Posted in: Comics, Review | Tagged: all ages graphic novels, brown, graphic novels, jason platt, little, middle school misadventures, middle school misadventures operation hat heist
Middle School Misadventures: Operation: Hat Heist – Review
Middle School Misadventures: Operation: Hat Heist is the second graphic novel in Jason Platt's popular Middle School Misadventures graphic novel series. It follows the antics of middle-schooler Newell and where his hyperactive imagination takes him and his loyal friends.
In Operation: Hat Heist, Newell has his favourite hat stolen. It's not just any old hat, it's the same hat worn by his TV hero, adventurer Captain Patrick O'Shaughnessy from the show "The Captain". He was all set to wear it to meet the actor playing the captain at an upcoming convention. But some jerk from school stole his hat, then principle confiscated it. What's a kid to do? If you're a manic, frantic, all-or-nothing kind of dude like Newell, you gather your friends together like Ocean's 11 and plan to steal it back in time for the con.
This is a big, thick, long story, running at 225 pages long. Jason Platt takes a deceptively simple starting point to launch increasingly complicated and chaotic slapstick misadventures, all for the sake of Newell trying to get his hat back. Platt's art style is reminiscent of Bill Watterson's for Calvin & Hobbs, which creates the perfect tone for over-the-top emotions and pratfalls. It captures perfectly the life-or-death epic that is every middle-grade kid's life when school, pop culture, and friends are their entire world. There's a lot of structure and plot in the story that's better paced and controlled than most stories aimed at more mature or adult readers. This may be a story about a bunch of grade school kids, but it's also a crime story, a heist story, a hallucinatory fantasy. Jason Platt manages to replicate the crazed jumbo of daydreams, wish-fulfillment, and empowerment scenarios that every kid creates in their head then uses his art to seamlessly jump from the movie playing inside Newell's head to the reality unfolding in front of him. There's even a fun, twisty plotline about the loose cannon in the gang who may or may not betray them, and even a big crime fiction-style reveal at the end.
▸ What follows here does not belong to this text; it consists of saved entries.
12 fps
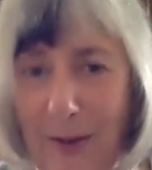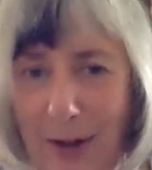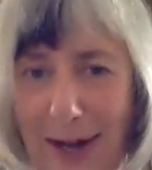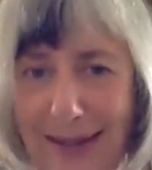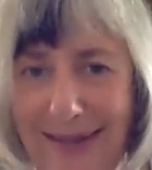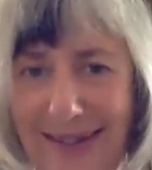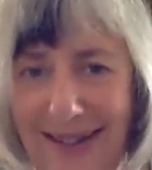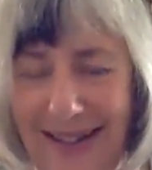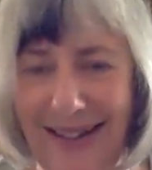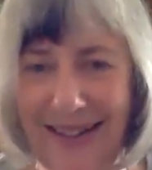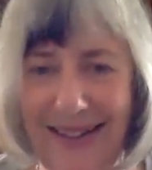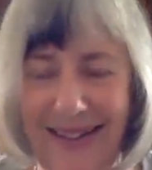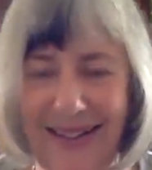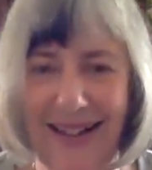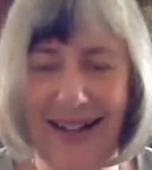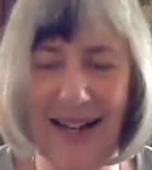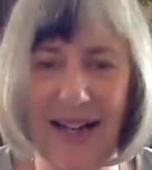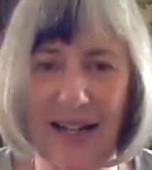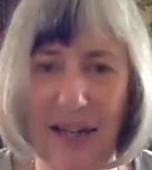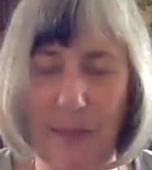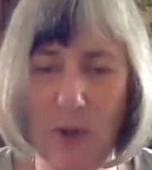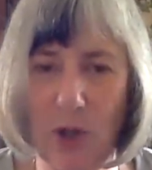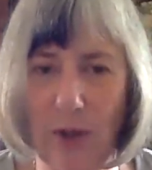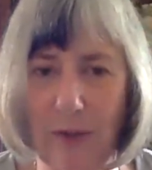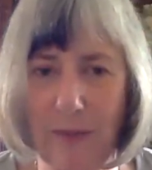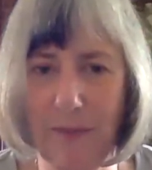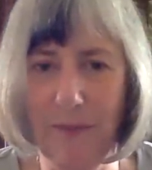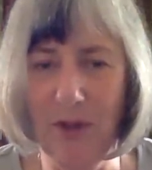transiting uh, Neptune.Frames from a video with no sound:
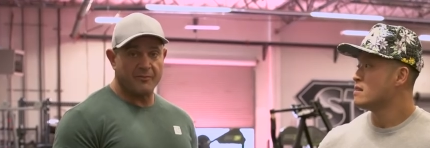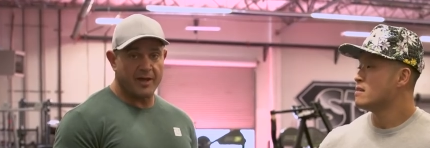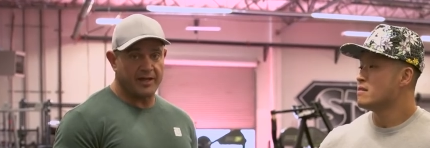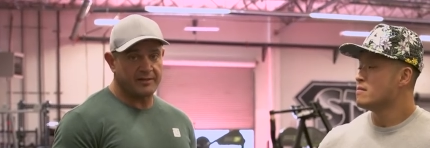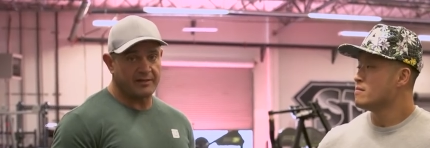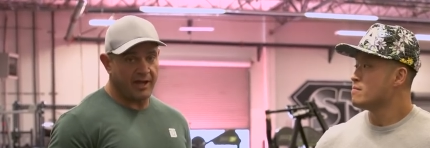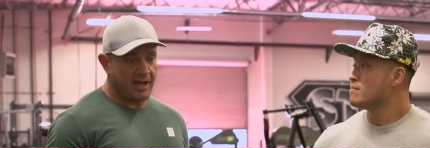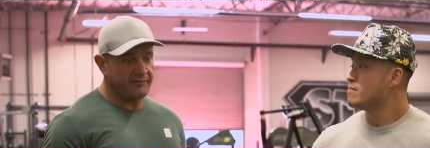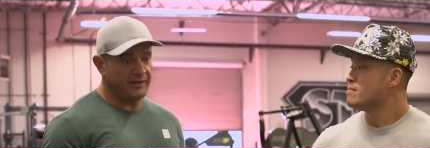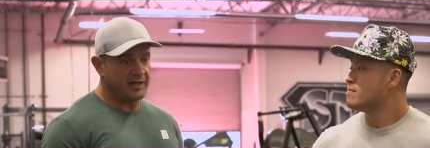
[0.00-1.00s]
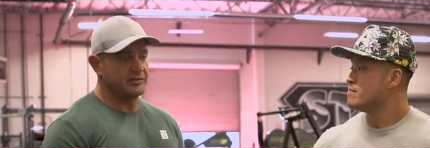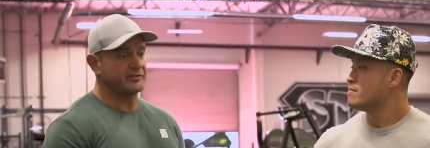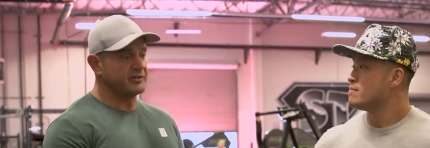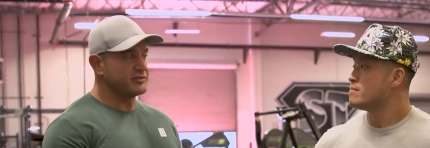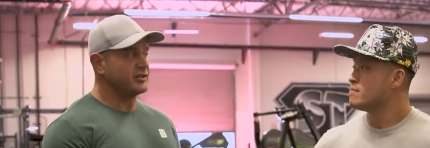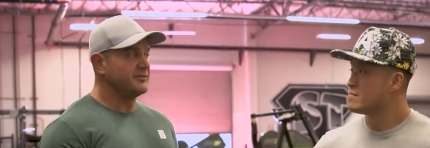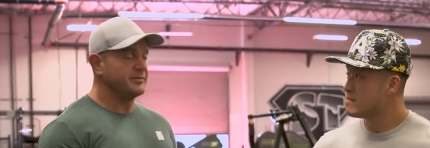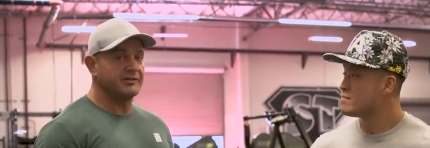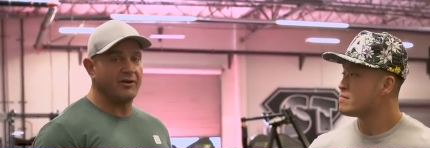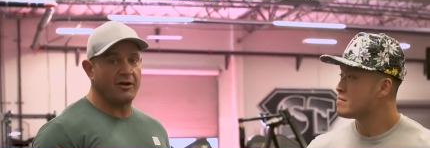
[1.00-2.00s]
Speaker 1: of mine to have not just a gym,
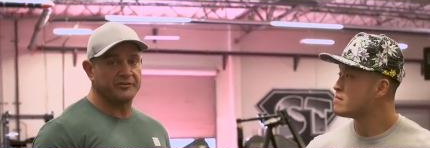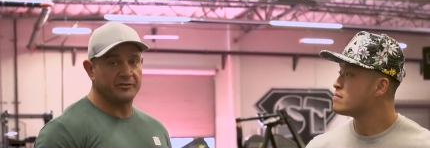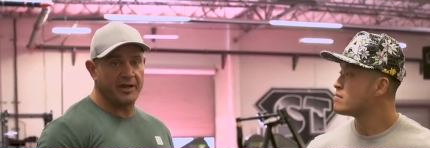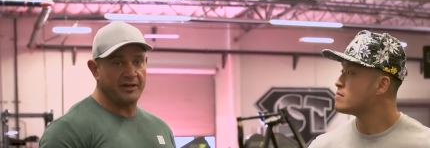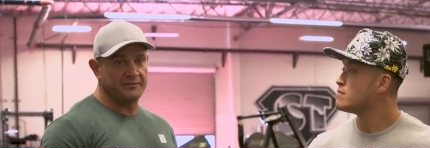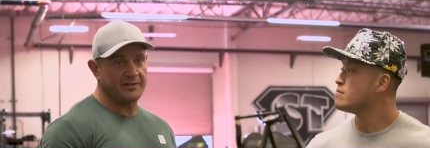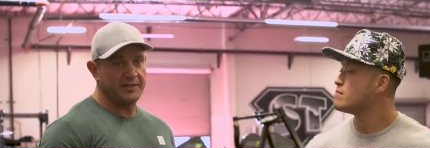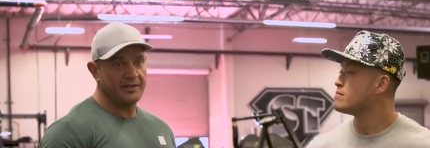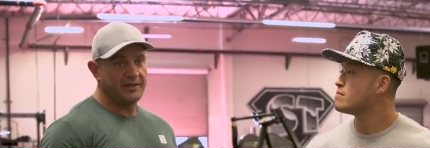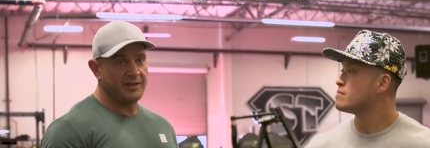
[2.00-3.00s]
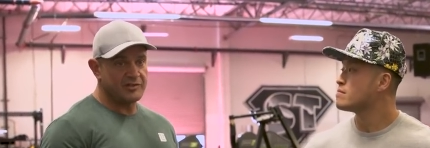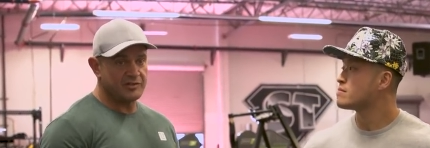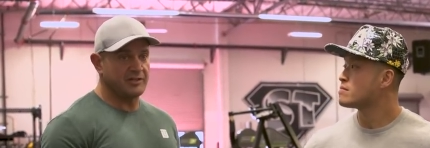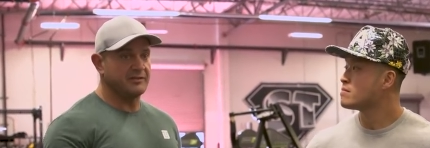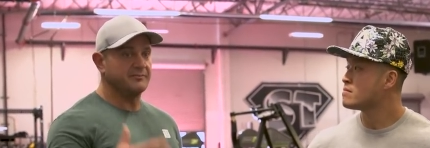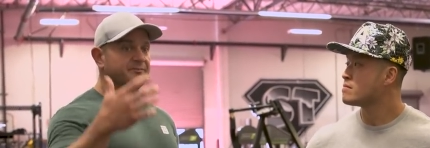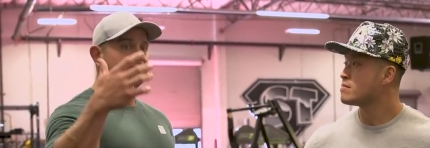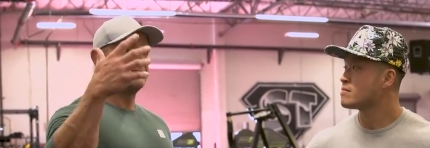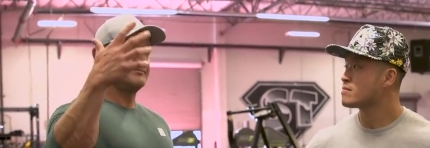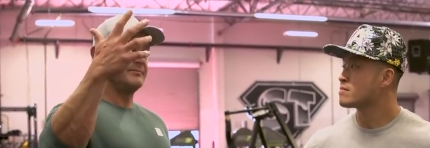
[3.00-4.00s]
but to also have a gym
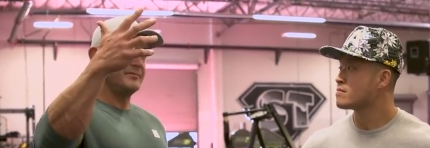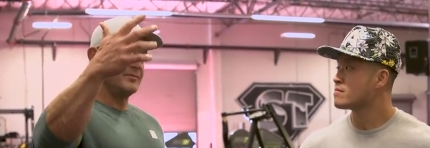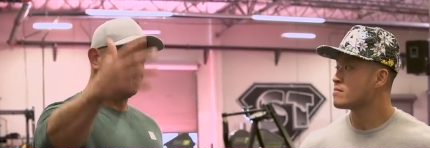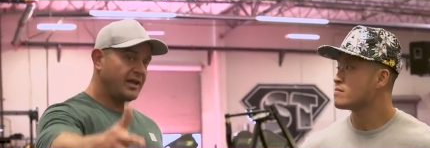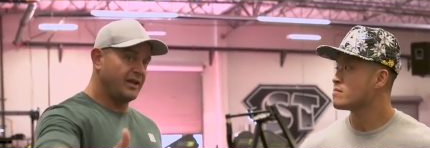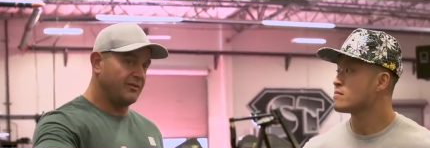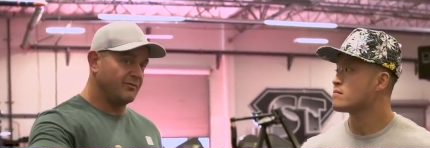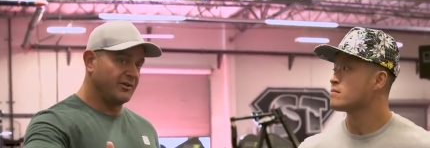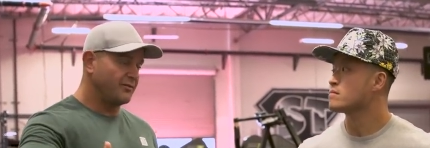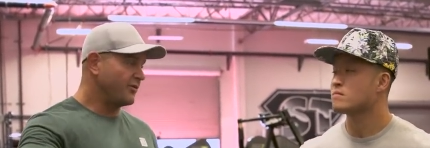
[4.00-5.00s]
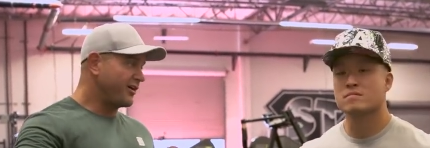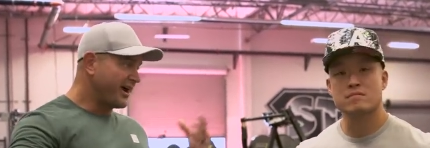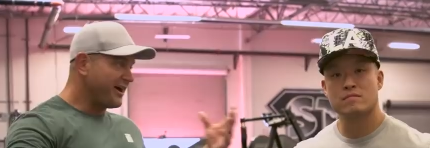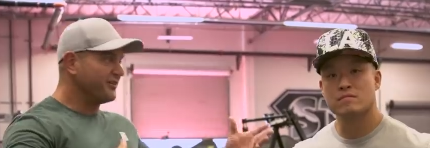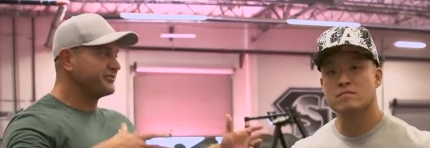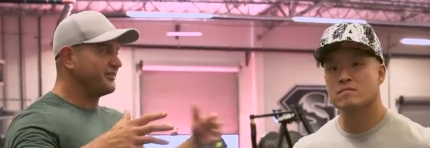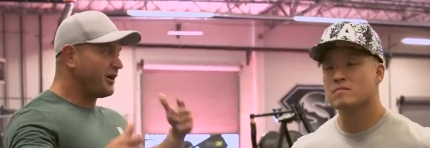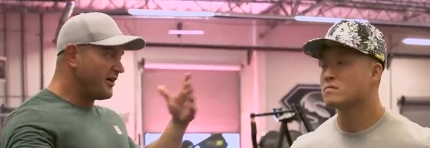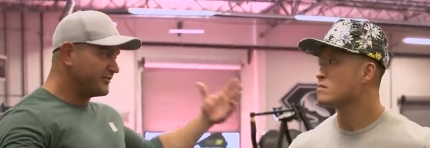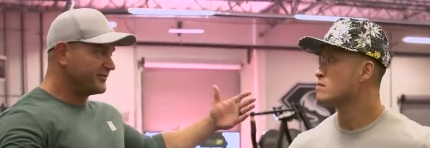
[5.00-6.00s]
and with a warehouse and
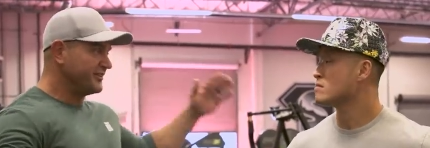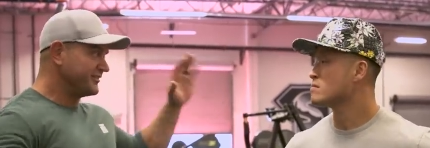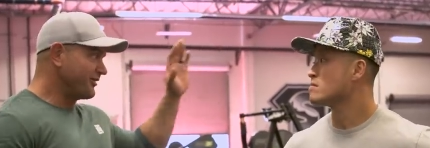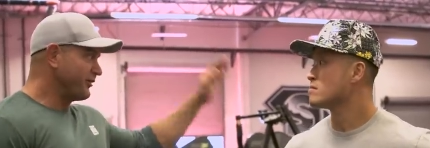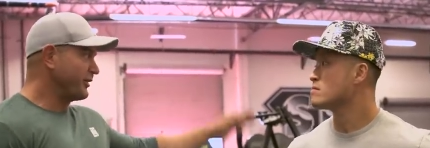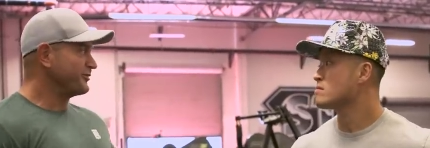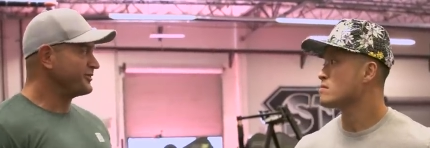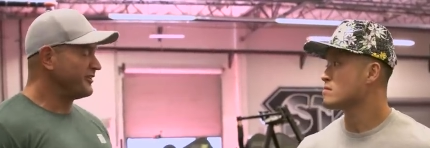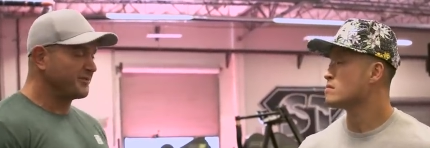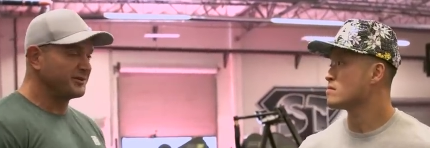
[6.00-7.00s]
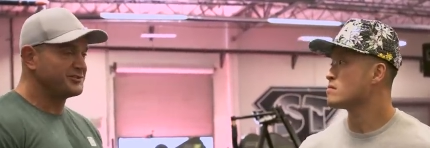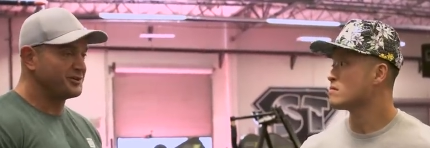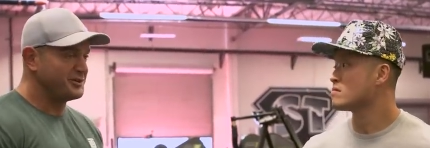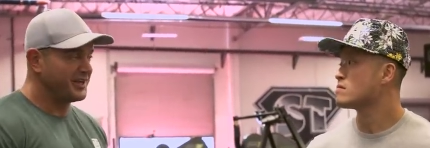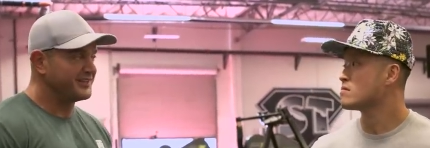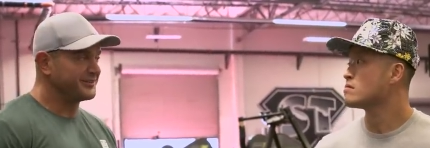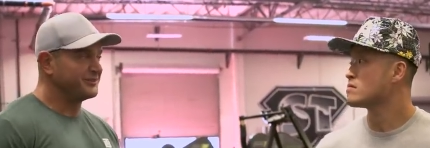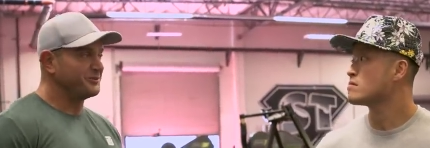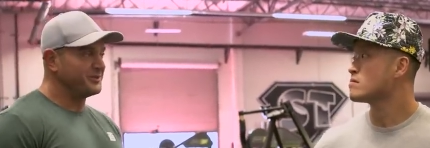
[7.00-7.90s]
offices and all the other stuff I'm going to show you guys in a little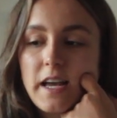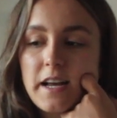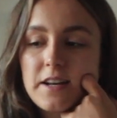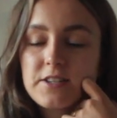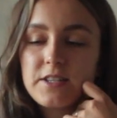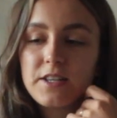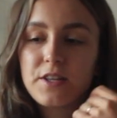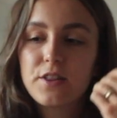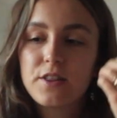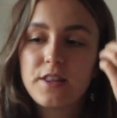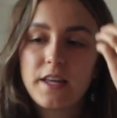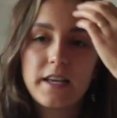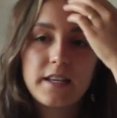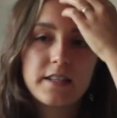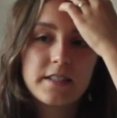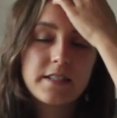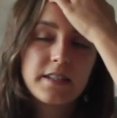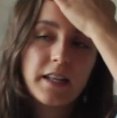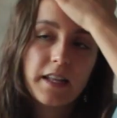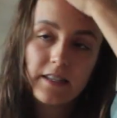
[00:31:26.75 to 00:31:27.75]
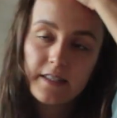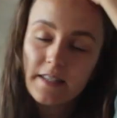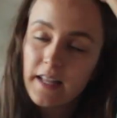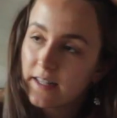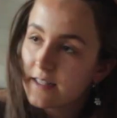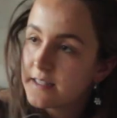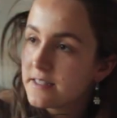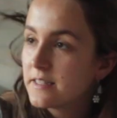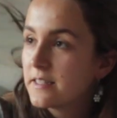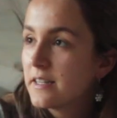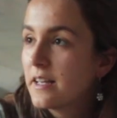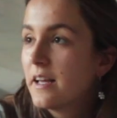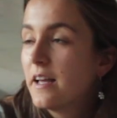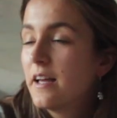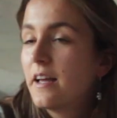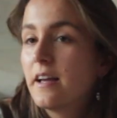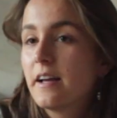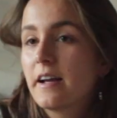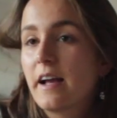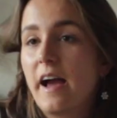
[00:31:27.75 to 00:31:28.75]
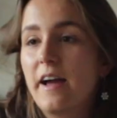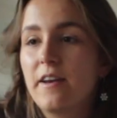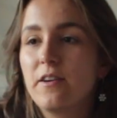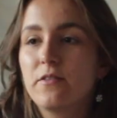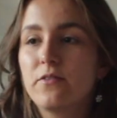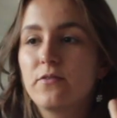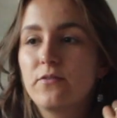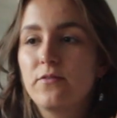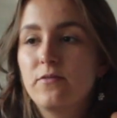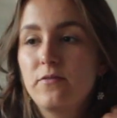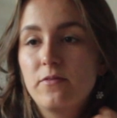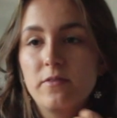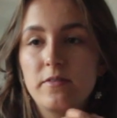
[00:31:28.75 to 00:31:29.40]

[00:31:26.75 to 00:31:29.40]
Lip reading: actually thinks that that's kind of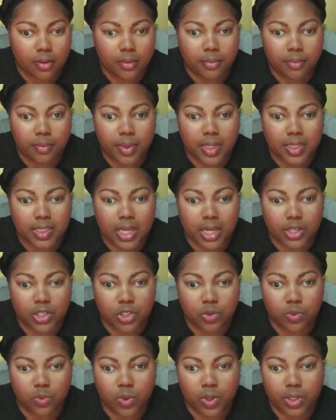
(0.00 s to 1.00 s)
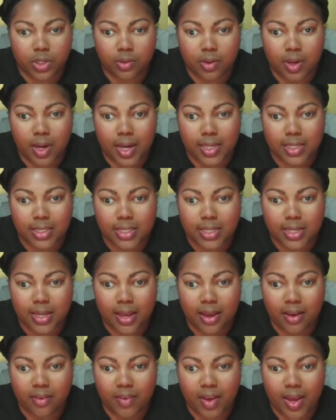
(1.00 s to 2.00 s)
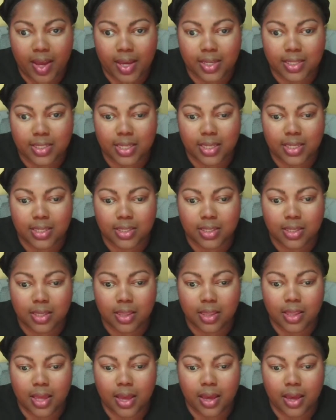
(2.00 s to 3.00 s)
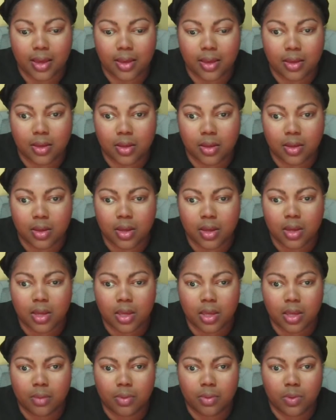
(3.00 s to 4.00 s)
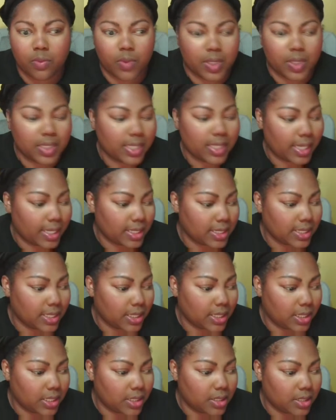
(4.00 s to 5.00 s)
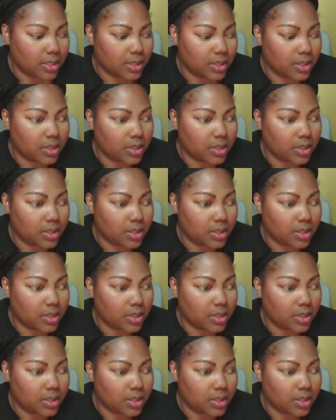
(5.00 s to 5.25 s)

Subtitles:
Because I do want you guys to have access to that. Give me 1 second to look.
It's a bit odd to review a book like this during lockdown because it depicts everything kids can't do while stuck at home. Maybe reading this will help them forget about being stuck at home and take them on a fantasy of total freedom of committing mischief and hijinks.
Middle School Misadventures: Operation: Hat Heist is published by Little & Brown, and is now available in both hardcover and trade paperback editions.